Voltei para casa com aquilo na cabeça. Desenvolver um texto. A história da Língua em minha vida. Estranho. Apesar de estar agora na faculdade de Letras, não tinha parado para pensar na importância da Língua na minha trajetória. Algo tão importante e tão necessário, porém desvalorizada das reflexões diárias.
Na rua, saindo da universidade, vi um morador de rua aparentemente alcoolizado brigando com prostitutas. Talvez seja isso, essa constante assimilação de tudo que vemos e sentimos sem expressar indignação. E se sentimos isso em relação ao cotidiano violento em que vivemos, as reflexões ficam esmagas pela brutalidade do cotidiano que se repete dia após dia, como se o próprio sol batece seu cartão de ponto.
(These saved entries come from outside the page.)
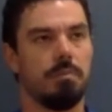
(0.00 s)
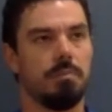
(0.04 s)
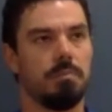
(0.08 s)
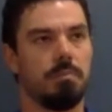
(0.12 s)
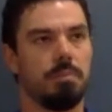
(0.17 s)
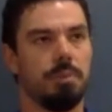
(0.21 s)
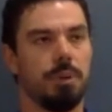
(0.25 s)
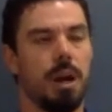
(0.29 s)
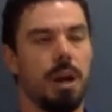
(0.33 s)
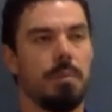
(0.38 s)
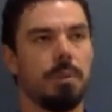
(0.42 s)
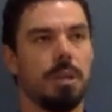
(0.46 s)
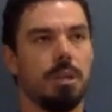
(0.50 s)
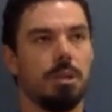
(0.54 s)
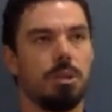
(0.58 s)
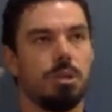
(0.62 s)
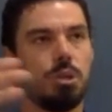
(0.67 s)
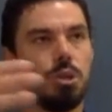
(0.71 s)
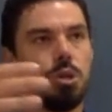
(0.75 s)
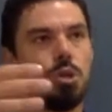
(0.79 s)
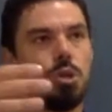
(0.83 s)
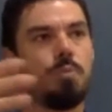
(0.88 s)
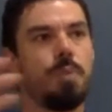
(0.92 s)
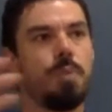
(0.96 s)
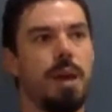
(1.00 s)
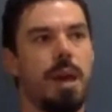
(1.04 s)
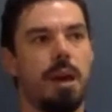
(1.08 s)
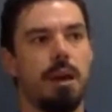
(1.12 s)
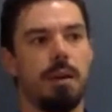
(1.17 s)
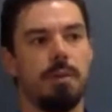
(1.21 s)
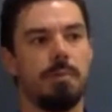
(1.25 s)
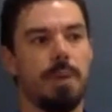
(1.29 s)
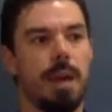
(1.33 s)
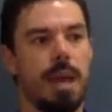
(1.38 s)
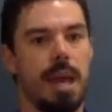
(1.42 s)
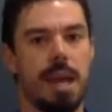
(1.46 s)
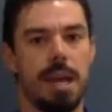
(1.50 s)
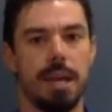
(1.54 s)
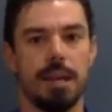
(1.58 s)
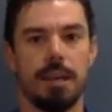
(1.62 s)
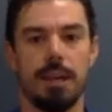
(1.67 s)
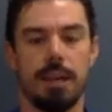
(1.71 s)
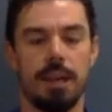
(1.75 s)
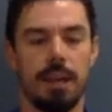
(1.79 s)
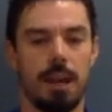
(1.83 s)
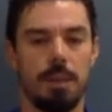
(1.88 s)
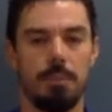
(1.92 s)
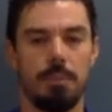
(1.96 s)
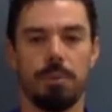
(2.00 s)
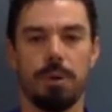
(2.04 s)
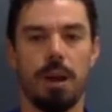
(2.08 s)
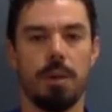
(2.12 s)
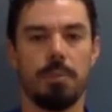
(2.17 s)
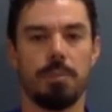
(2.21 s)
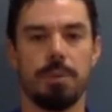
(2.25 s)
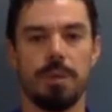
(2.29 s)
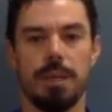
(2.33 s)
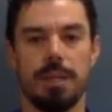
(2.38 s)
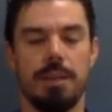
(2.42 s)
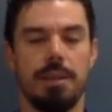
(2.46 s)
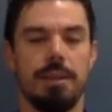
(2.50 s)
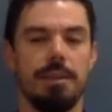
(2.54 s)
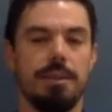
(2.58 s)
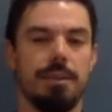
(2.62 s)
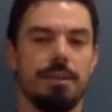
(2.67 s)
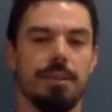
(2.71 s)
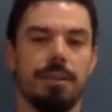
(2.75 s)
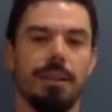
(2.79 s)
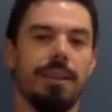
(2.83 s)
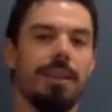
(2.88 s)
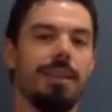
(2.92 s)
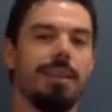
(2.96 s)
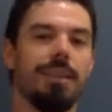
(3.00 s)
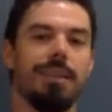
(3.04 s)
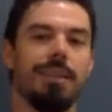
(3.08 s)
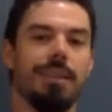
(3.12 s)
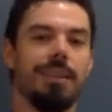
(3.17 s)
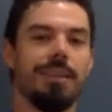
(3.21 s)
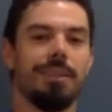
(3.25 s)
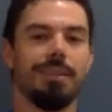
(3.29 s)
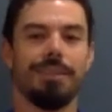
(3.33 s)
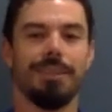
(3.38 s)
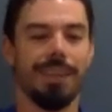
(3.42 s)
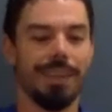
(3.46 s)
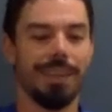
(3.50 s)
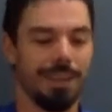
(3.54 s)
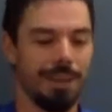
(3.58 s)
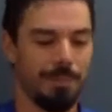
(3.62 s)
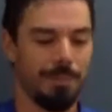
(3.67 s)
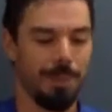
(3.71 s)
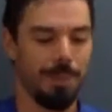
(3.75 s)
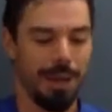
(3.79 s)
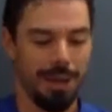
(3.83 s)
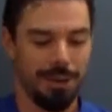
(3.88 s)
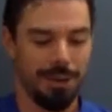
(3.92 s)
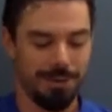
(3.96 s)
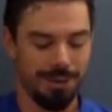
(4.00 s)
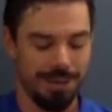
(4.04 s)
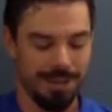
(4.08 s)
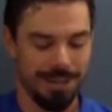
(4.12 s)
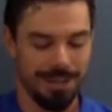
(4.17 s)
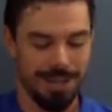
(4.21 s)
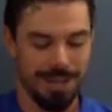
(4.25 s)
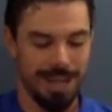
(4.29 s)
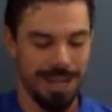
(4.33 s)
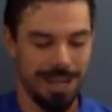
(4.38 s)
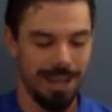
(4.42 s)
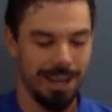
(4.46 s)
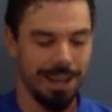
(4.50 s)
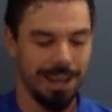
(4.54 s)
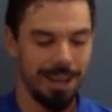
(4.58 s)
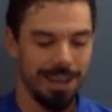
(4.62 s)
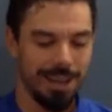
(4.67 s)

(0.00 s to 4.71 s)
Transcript: probably a 2-pound bag, and I probably eat like a pound a day.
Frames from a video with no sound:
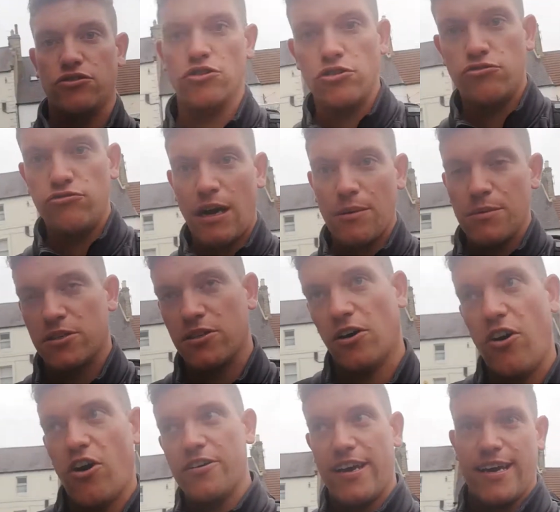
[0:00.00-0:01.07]
just round the
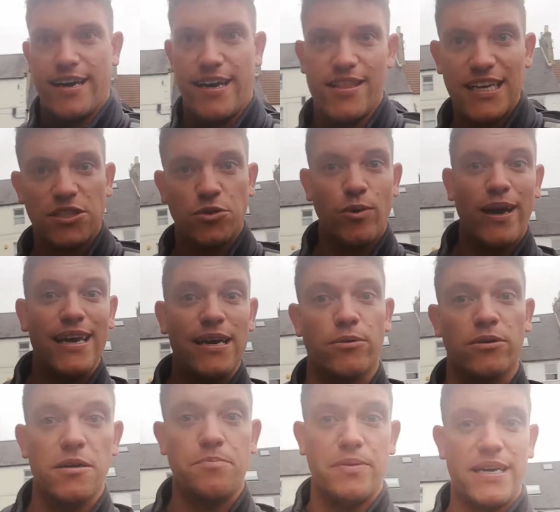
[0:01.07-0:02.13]
corner, and that's where you
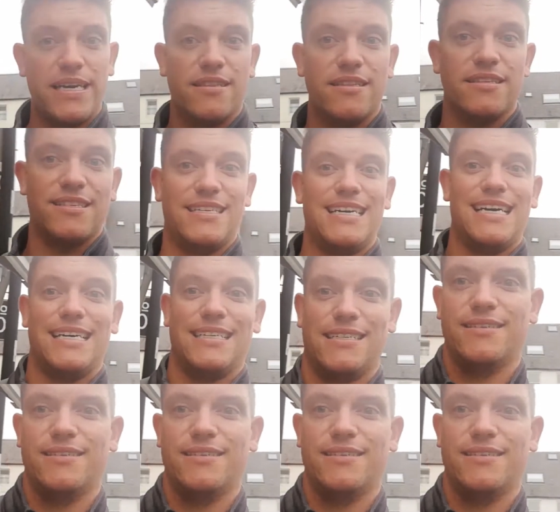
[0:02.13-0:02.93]
want to be at the start.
Quando já estava na Marginal (talvez a velocidade com que dirigia me tenha ajudado a voltar tanto assim no tempo) lembrei-me da dificuldade que eu tive para dizer um “oi” para a menina mais bonita da pré-escola. Fiquei vermelho e todos riram. Mas nessa época, doce infância, ficava tudo certo mesmo depois de uma briga por alguém ter ofendido sua mãe ou coisa parecida. Acho que já nessa idade temos noção do poder da Língua, que poderia render um beijo na bochecha na hora da saída, ou então um olho roxo.
Falar é fácil. Nem tanto. Para alguém tímido, é uma espécie de camisa-de-força, pois te impede de fazer várias coisas. E na adolescência pior ainda, pois envolve o sexo oposto. O que fazer? Simples: falar. Por isso entrei no grupo de teatro do colégio que eu tanto tinha raiva, via ali a possibilidade de me tornar fluente em algo que detestava: expor-me. O empurrão foi dado pela própria professora do teatro que procurava alunos que tocassem violão. Aceitei, mas meio com o pé atrás, porque eu tacava meus acordes somente entre as paredes do meu quarto.
Agora passava pela ponte estaiada, que está parecendo aqueles palcos de bandas gringas que tocam em estádio de futebol e nem de longe lembravam os lugares fuleiros que tocava quando montei minha banda de rock. Me sentia bem no palco. Cantava canções que eu próprio compunha. Para não perder mais as composições (nas folhas de caderno, no verso de informe publicitário e até de pão), comprei um caderno que guardo até hoje com tudo lá. Quando chegar em casa irei até pegá-lo para lembrar das barbaridade que dizia no microfone.
Já em casa, ao desligar o motor do carro, o silêncio da quente noite paulistana era um alívio, pois meus pensamentos tagarelavam sem parar. Pode ser que tenha escapado e fiquei falando sozinho. Não tinha me dado conta do quanto a Língua já tinha feito por mim, simplesmente porque ela é meu instrumento de trabalho. Sou professor de história desde 2001 e talvez agora seja meu agradecimento tardio dar início ao curso de Letras. Como algo reparador. Agora não sei se devo escrever tudo agora antes de dormir. O que será que tem na geladeira?